The ideology is basically the same in all of the squats, but the experience 
is lived out differently in each place. In the Social Center in Laferrere, 
the original idea was to create a community center with open, free space for 
nearby residents to put on activities. Due to the lack of interest in the 
adults of the surrounding community, the squatters had to create their own, 
and now, after a year and a half, there are free classes offered every day, 
now attended by people of various ages. The rest of the time the space is 
used by children from the neighborhood as an alternative to spending the 
days in the street, the most common way for kids to pass the time in that 
area, one of the poorest in Greater Buenos Aires. According to them, "The 
idea that motivates us the most is that of generating an anti-authoritarian 
conscience, fomenting free education and denying the oppressive values of 
the established society. There is no property law to respect; it's all about 
recuperating stolen and abandoned spaces, freeing them. Occupy to liberate 
souls and minds. Solidarity, respect, and mutual aid are indispensable, 
conscience and ideas are essential." The Trivenchi Brothers Circus was 
squatted about a year ago. The group entered the space with very concrete 
ideas about creating a training space for circus related skills, putting on 
events and holding free classes in the field. They have put together a real 
circus that puts on functions each week, and have daily classes. The Social 
and Cultural Center Tierra del Sur existed as a cultural center in a rented 
space for three years until the cost of the rent upped and forced them to 
look for an alternative way to create space for the classes, activities, 
parties, and performances they generate last December. "The proposal was to 
generate a space for free expression, calling together everyone to 
participate in the construction of a place where another way of life would 
be possible." They have a photoduplicator which most of the 
anti-authoritarian collectives in Bs. As. use to print material. One can see 
in the relatively smooth functioning of the community and the activities 
that the group has been maintaining such a project for years. Kasa Las 
Gatas, in Cordoba was squatted as much for the participants' need for a 
place to live as to create a social and cultural center.  "Squatting is a 
conscious act of rebellion that destroys the chains that impede our road 
toward liberty and constructs a better world, takes what is ours and 
advances along this road, step by step, with no fear that dignity won't win 
out."
Tierra del Sur and the Trivenchi Brothers Circus are under constant threat 
of eviction. The courts are currently hearing their cases, and if and when 
the judges decide, the police come to evict.

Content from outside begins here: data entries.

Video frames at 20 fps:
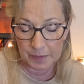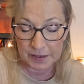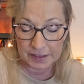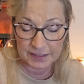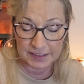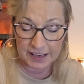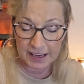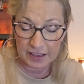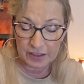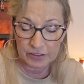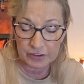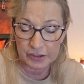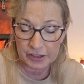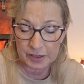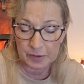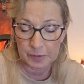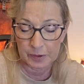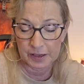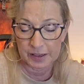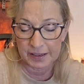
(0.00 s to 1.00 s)
day
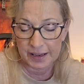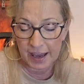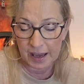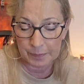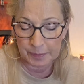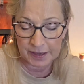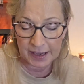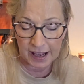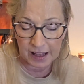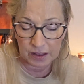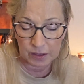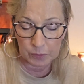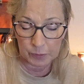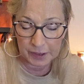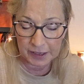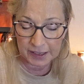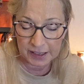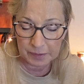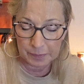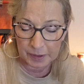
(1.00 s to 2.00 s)
31, Happy
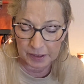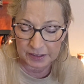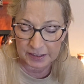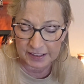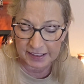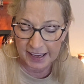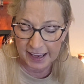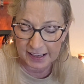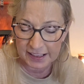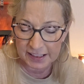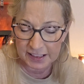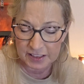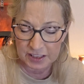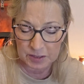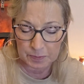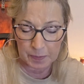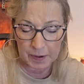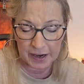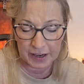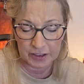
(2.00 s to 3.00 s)
Halloween, Melt a Candy
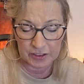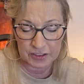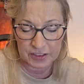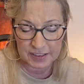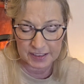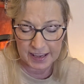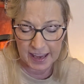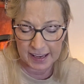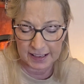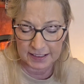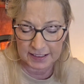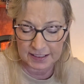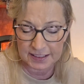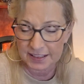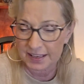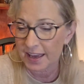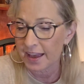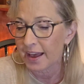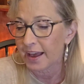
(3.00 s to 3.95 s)
Inspired Scent.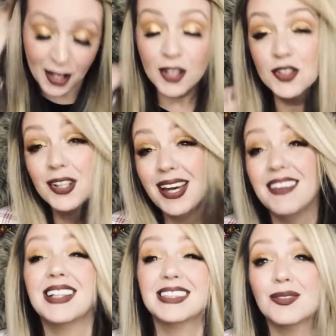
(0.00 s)
So yeah,
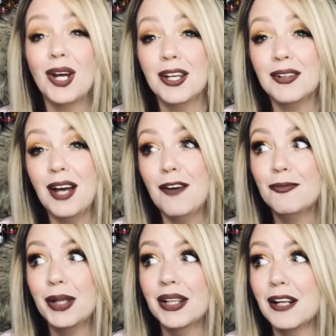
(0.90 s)
that's the way I've
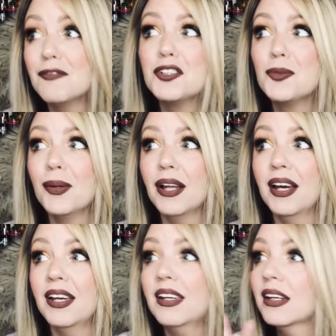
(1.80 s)
been. I've just been
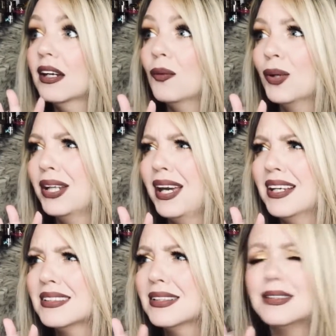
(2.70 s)
like, what day
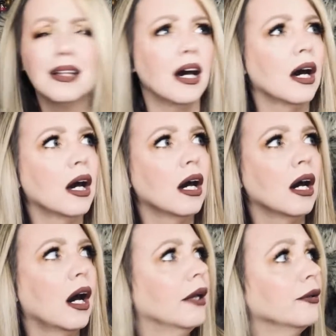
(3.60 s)
is it?
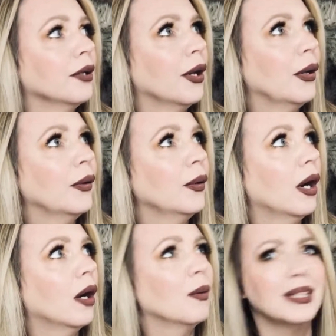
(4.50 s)
I don't
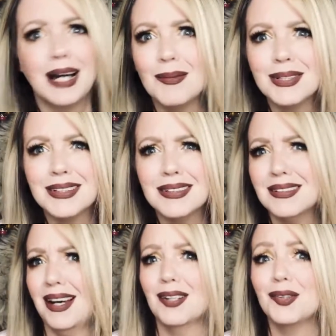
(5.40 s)
know. What time is it?
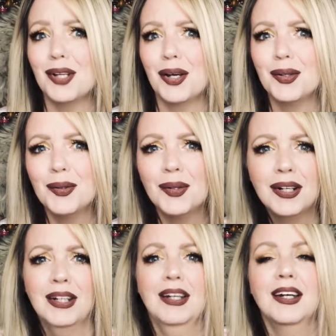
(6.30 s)
I don't know.
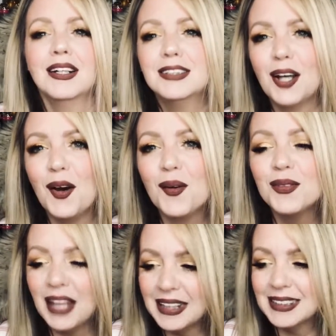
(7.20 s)
So
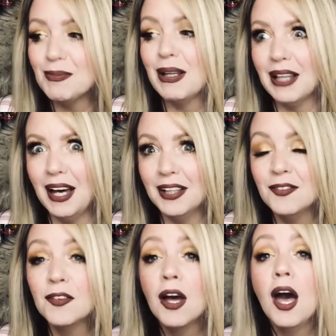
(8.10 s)
that's my life.
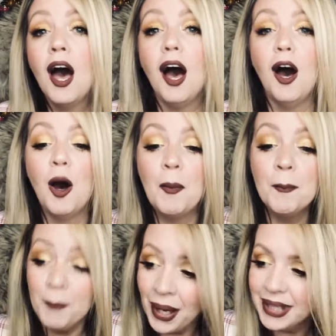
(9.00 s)

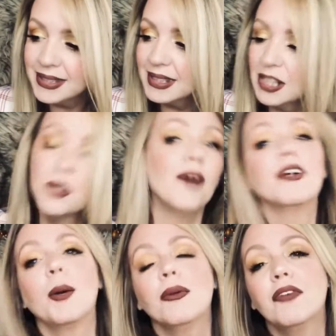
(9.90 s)
But I do have a
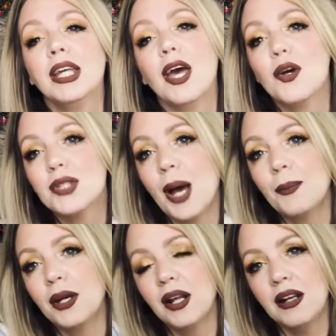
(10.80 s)
couple of videos
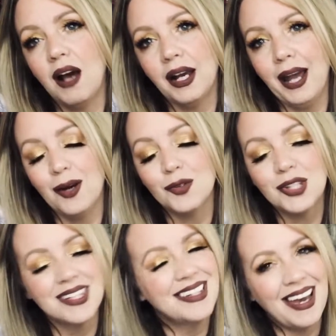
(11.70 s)
I'm gonna knock out
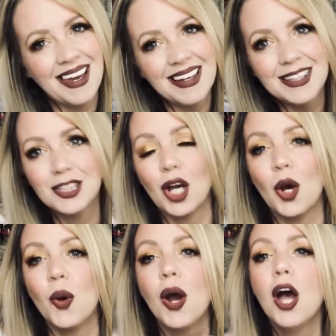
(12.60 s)
today.
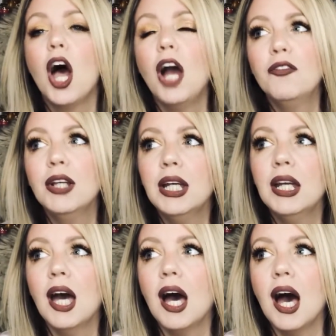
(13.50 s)
So hopefully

Most of the people involved in the squats have been acquainted for years, 
through social events and political organizing. In the past few months they 
have begun to come together in a more formal manner. In September they will 
hold the first regional squatter convention of the southern cone, the idea 
being to exchange experiences and skills to strengthen their functioning and 
doing so infect others so they also open such spaces. What was a few years 
ago isolated deeds is beginning to constitute a true movement. The call is 
clear: “Dream, Live, Struggle. Occupy and Resist!”